» **Exercise directions**
Exactly as written, return every line of the data below apart from the pictures.

» **Collected data entries**
----------
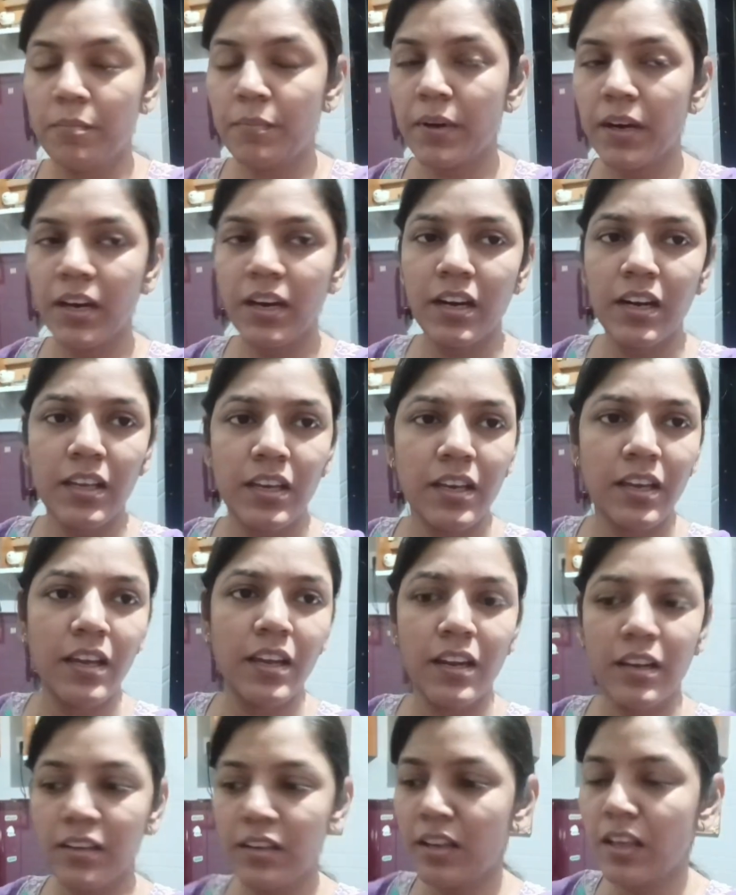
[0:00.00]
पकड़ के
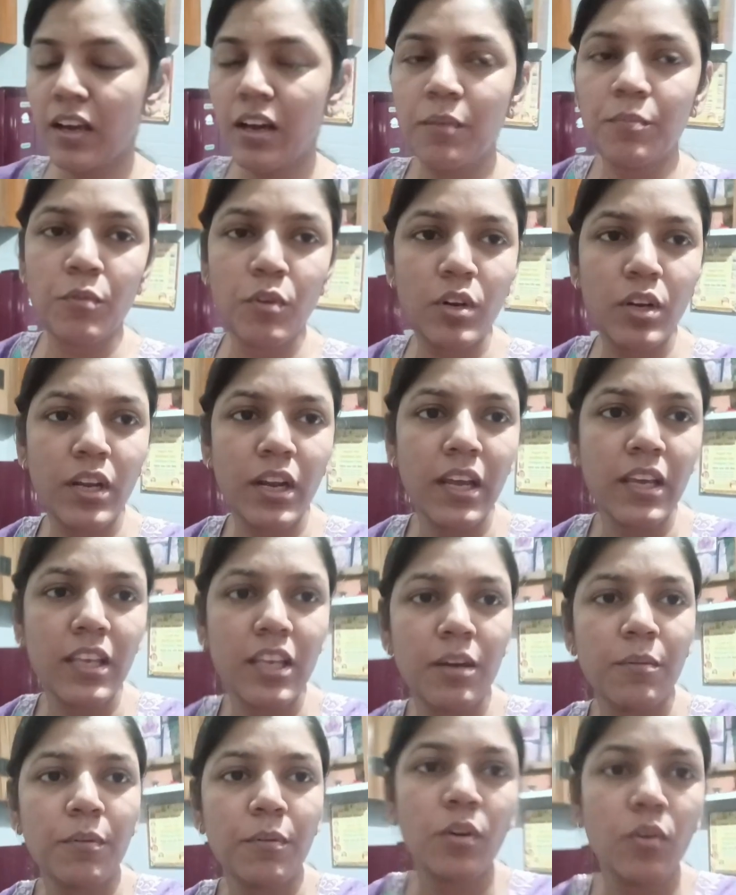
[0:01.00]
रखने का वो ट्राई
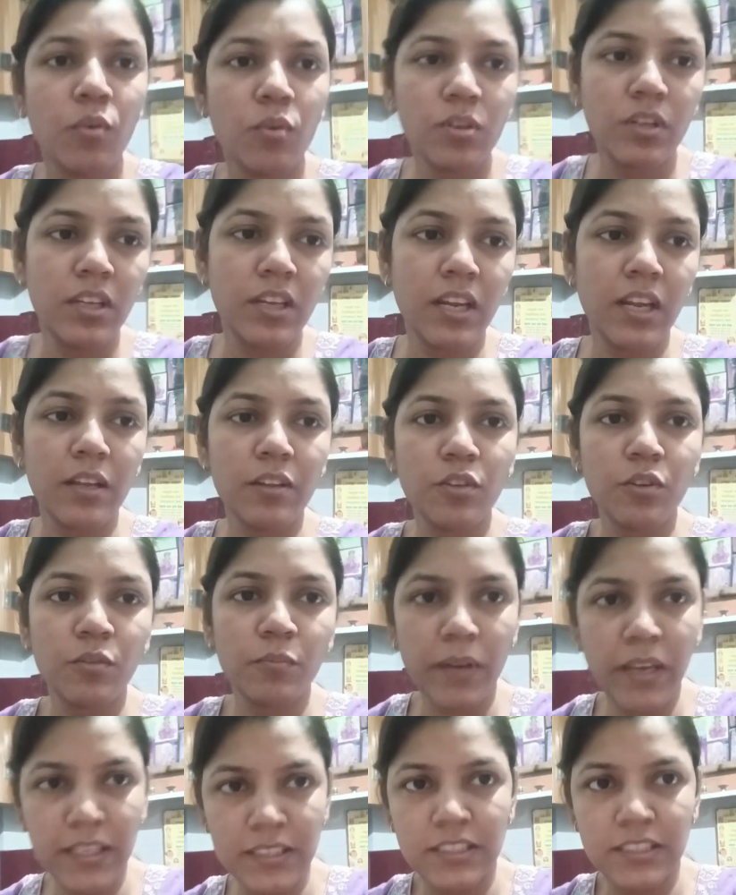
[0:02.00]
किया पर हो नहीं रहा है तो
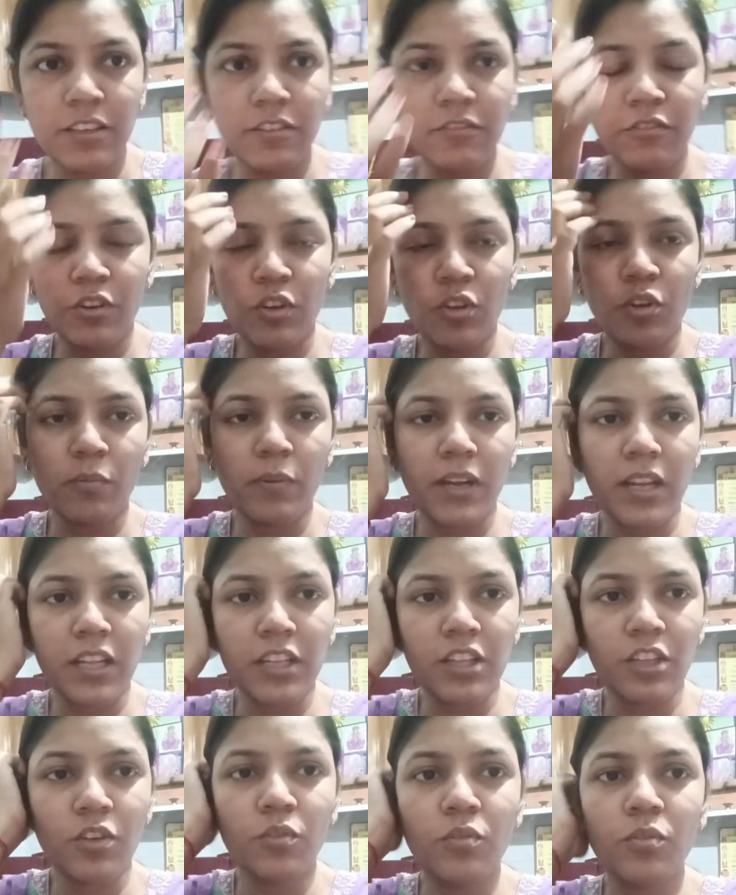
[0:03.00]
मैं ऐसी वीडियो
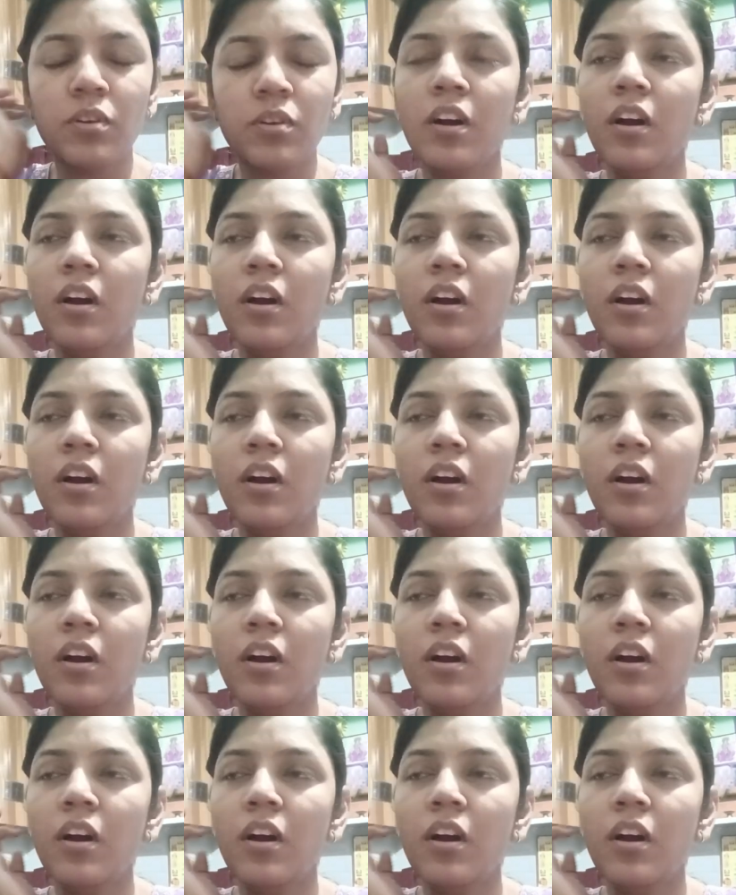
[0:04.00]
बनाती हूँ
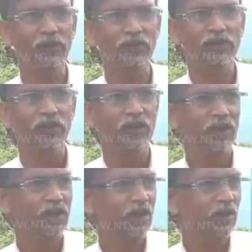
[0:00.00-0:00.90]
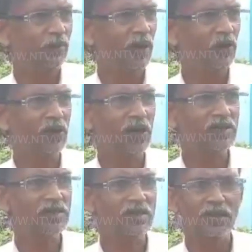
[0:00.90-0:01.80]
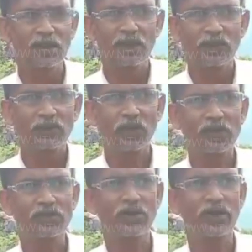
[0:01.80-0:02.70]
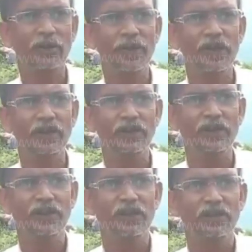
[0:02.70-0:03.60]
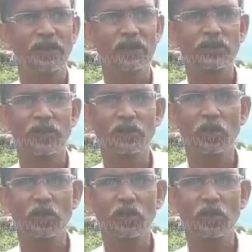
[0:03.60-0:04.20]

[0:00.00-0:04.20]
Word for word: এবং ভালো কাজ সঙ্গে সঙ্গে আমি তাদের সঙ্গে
----------
» **Answer to this exercise**
[0:00.00]
पकड़ के
[0:01.00]
रखने का वो ट्राई
[0:02.00]
किया पर हो नहीं रहा है तो
[0:03.00]
मैं ऐसी वीडियो
[0:04.00]
बनाती हूँ
[0:00.00-0:00.90]
[0:00.90-0:01.80]
[0:01.80-0:02.70]
[0:02.70-0:03.60]
[0:03.60-0:04.20]

[0:00.00-0:04.20]
Word for word: এবং ভালো কাজ সঙ্গে সঙ্গে আমি তাদের সঙ্গে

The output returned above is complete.